Samsung is making bigger moves into the electric vehicle (EV) realm with news that its “materials and energy” subsidiary Samsung SDI has acquired the battery pack division of Magna International, an automotive supplier based in Ontario, Canada.
The Korean electronics giant is procuring the battery business from Magna Steyr, the Austria-based unit of Magna International, with more than 250 employees, all production sites, and contracts transferring over to Samsung SDI.
This isn’t Samsung’s first foray into cars, as Samsung SDI has been working on lithium-ion battery cell technology with BMW since 2009, and the two companies recently announced an extension to their deal for two electric models in particular — the BMW i8 and i3.

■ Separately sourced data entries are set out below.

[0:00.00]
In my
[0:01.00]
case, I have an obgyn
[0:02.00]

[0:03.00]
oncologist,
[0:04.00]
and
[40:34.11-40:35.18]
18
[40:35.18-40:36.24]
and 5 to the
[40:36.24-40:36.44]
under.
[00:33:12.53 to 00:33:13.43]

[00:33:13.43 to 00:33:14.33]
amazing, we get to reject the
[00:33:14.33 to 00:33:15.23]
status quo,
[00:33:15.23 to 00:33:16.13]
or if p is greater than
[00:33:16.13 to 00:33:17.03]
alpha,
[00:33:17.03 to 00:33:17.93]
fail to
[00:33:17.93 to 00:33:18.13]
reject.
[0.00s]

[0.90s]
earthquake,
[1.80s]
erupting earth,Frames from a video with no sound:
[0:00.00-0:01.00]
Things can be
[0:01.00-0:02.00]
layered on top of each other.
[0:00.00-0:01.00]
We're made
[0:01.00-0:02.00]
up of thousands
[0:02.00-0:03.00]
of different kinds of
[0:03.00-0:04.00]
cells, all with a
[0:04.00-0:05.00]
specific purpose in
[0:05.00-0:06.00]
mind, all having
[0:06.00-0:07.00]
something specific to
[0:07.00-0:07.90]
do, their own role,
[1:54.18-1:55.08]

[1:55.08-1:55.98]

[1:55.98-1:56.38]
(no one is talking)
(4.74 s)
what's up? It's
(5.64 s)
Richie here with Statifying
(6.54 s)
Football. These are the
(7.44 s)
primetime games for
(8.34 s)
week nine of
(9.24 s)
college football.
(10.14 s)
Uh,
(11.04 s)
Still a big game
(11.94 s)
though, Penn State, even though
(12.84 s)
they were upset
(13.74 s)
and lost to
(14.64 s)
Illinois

Also, back in December, Samsung’s investment arm, Samsung Ventures, led a $17 million investment round in Seeo to help build better batteries for electric cars.
Founded in 1970, Samsung SDI started out as a producer of cathode-ray tubes for televisions, before entering the energy industry in 2002.
Since then, it has produced a range of batteries and energy-storage products, including small lithium-ion batteries, materials for semiconductors and displays, and car batteries.
The subsidiary trades as a separate entity on the Korean stock exchange, and was one of six firms to be fined 1.47 billion euros ($1.7 billion) by EU antitrust regulators in 2012 for price-fixing of cathode-ray tubes.
Samsung says it expects this acquisition to “enhance Samsung SDI’s capabilities in batteries for electric vehicles by combining the company’s established leadership in battery cells and modules with Magna’s expertise in battery packs,” according to the press release.
Financial terms of the deal aren’t being divulged; however, the deal is expected to close by summer 2015, with the fruits of the deal expected to boost Samsung SDI’s automotive clients in Europe, North America, and China.
Samsung’s interest in the automotive industry extends beyond that of its subsidiary, as the company has previously filed for patents in the U.S. and South Korea for technology that can be used in plug-in electric vehicles.
These include technology required for making “on-board electronics for information sharing between the car and driver.”
Samsung has denied it plans to enter the industry, but with Samsung SDI expecting the market for EVs to reach 7.7 million vehicles by 2020, up from 2.1 million in 2014, it’s clear that the tech titan is going at least some way towards future-proofing its business, should the industry start to flourish.